Hacker News new | ask | show | jobs
by trickstra 2546 days ago
Yes, but not only plant them. You also need to keep them and then you can never let them decompose or burn. Or you have to keep planting a new tree whenever one dies. Basically the "Plant 1T trees" means "increase the total number of trees by 1T and keep it that way". Also we would need to increase that number every time we increase our greenhouse gas emissions. No matter how "green" that sounds, that's just unsustainable. We still need to decrease our fossil fuel extraction to basically zero. And we need some way to put that sequestered CO2 back into ground or somewhere where it doesn't get back to atmosphere.

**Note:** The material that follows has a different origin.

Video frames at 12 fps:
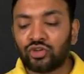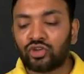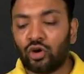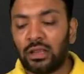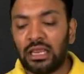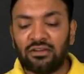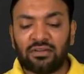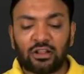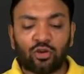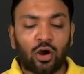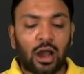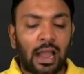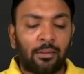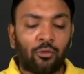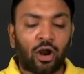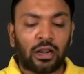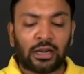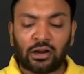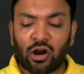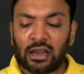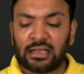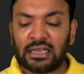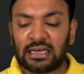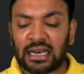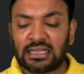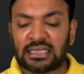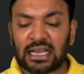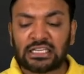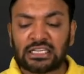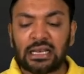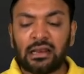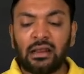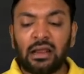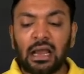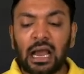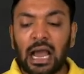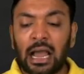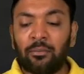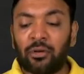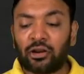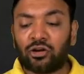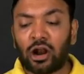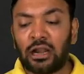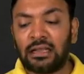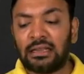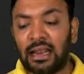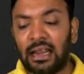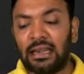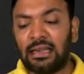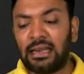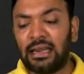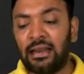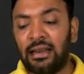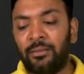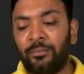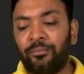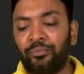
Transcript: So even though I'm not recording the transaction, I'm recording the entry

Just planting 1T seedlings, collecting subsidies, and congratulating each other how we sequestered that calculated amount of CO2 is a totally fake activity.

We really need to do this one right.

2 comments

Yes, though as an interim measure it's a start. A very large stock of trees can renew itself, so while individual trees return most or all of the carbon they capture, the stock of all trees becomes a stable stock of carbon sequestered from the atmosphere.

That doesn't solve the problem of increasing CO2 emissions, but it blunts the trajectory and with any luck prevents some of the more destructive potential positive feedback loops from winding up.

If the trees are used for wood or paper production, replanting logged trees is economically a no brainer.
Yes, but then you still have the same problem when you discard that paper or wood product. It either decomposes or burns, which releases the stored carbon, and you have to catch it again with another fully grown tree.

What I'm saying is that yes, we should plant more trees, but it must not be just about "planting", like this article and many others are trying to portray. Otherwise it will be all for nothing. And we still have to do the other two parts - lowering our overall energy demand and getting off of fossil fuels. We have to do all three.